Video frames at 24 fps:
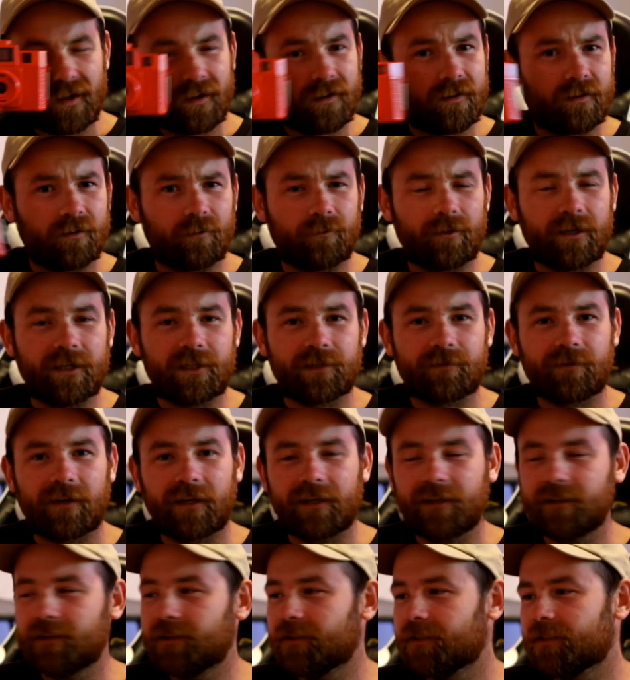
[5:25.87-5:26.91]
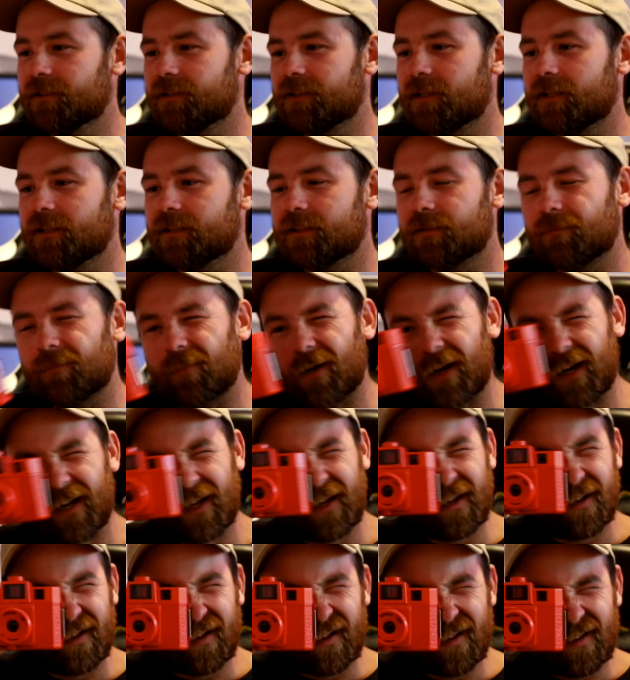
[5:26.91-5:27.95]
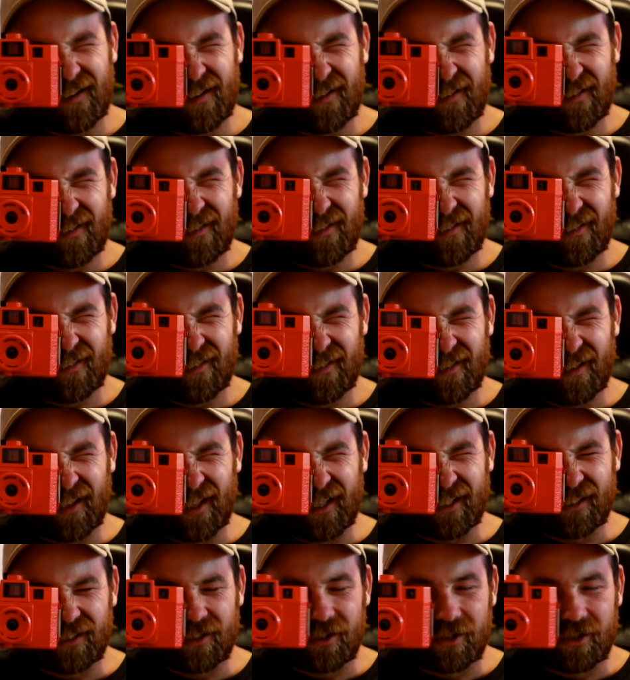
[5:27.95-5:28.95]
Rangefinder is nice and bright. It's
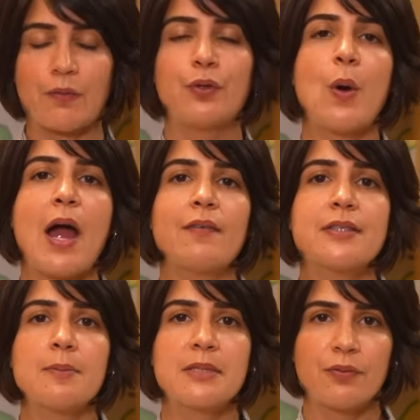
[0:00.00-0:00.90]
If you have
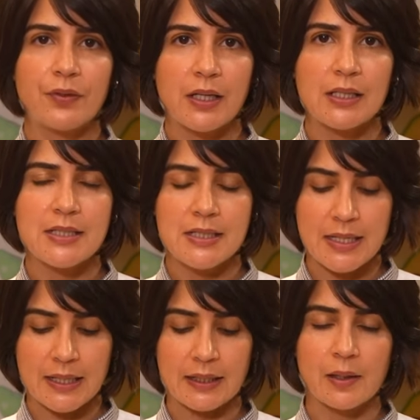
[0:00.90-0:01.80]
some difficulty
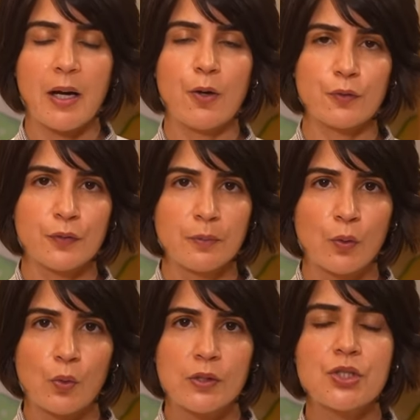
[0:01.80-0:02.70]
taking them out of the
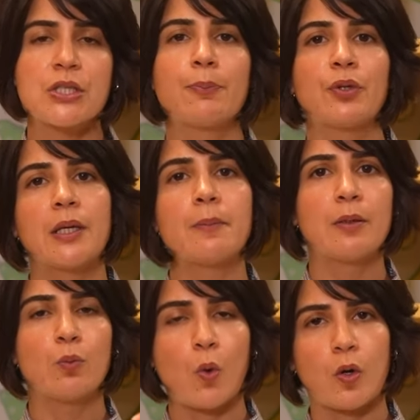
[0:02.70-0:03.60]
molds, just put them in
.....
## Exercise
Copy each record exactly. Leave any images out of the copy.

## Final answer
Video frames at 24 fps:
[5:25.87-5:26.91]
[5:26.91-5:27.95]
[5:27.95-5:28.95]
Rangefinder is nice and bright. It's
[0:00.00-0:00.90]
If you have
[0:00.90-0:01.80]
some difficulty
[0:01.80-0:02.70]
taking them out of the
[0:02.70-0:03.60]
molds, just put them in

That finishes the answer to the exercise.